Task to carry out: Make an exact copy of every entry, leaving the pictures out.

(Stored data)
···

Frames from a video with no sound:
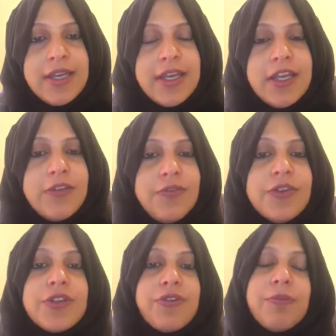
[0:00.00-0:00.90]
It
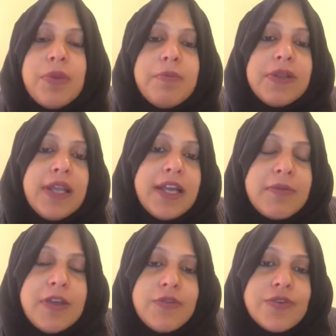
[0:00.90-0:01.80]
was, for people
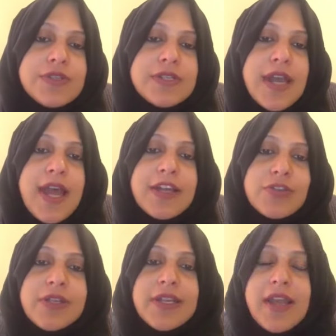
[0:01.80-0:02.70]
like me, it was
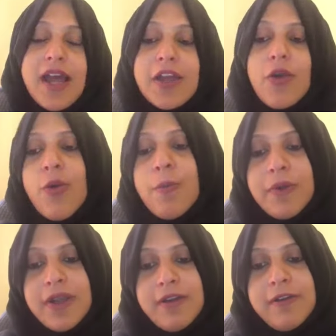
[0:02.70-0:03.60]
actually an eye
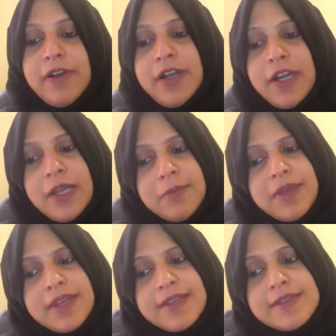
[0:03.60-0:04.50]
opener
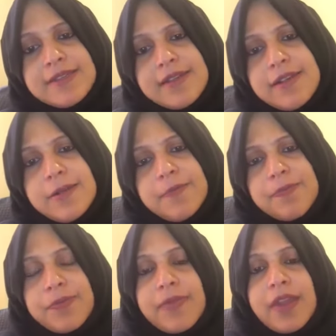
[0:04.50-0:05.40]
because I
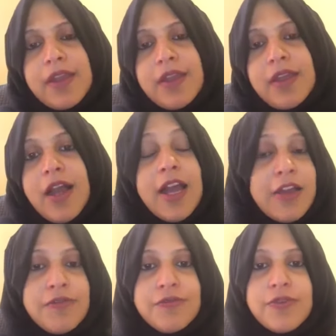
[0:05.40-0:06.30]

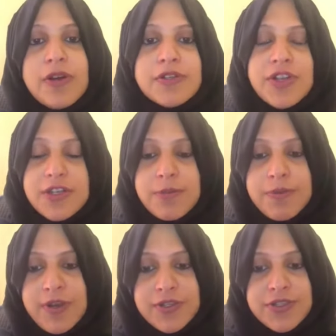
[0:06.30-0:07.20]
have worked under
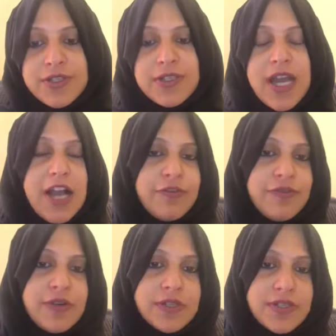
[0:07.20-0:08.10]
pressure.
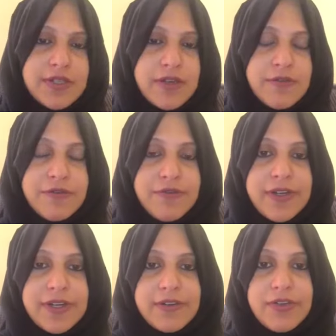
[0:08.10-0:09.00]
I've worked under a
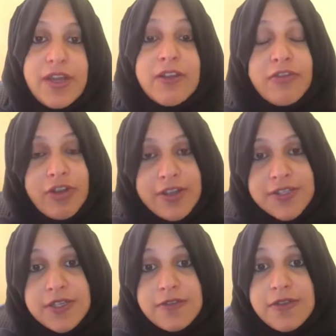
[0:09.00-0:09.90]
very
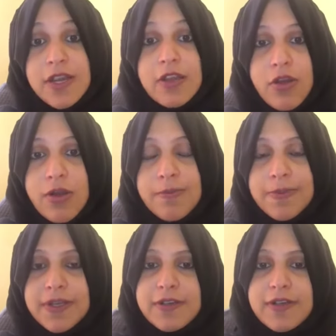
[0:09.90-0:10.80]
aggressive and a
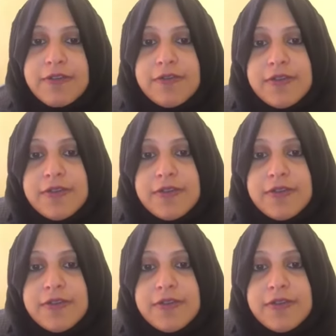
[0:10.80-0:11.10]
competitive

···

Answer for this exercise:
Frames from a video with no sound:
[0:00.00-0:00.90]
It
[0:00.90-0:01.80]
was, for people
[0:01.80-0:02.70]
like me, it was
[0:02.70-0:03.60]
actually an eye
[0:03.60-0:04.50]
opener
[0:04.50-0:05.40]
because I
[0:05.40-0:06.30]

[0:06.30-0:07.20]
have worked under
[0:07.20-0:08.10]
pressure.
[0:08.10-0:09.00]
I've worked under a
[0:09.00-0:09.90]
very
[0:09.90-0:10.80]
aggressive and a
[0:10.80-0:11.10]
competitive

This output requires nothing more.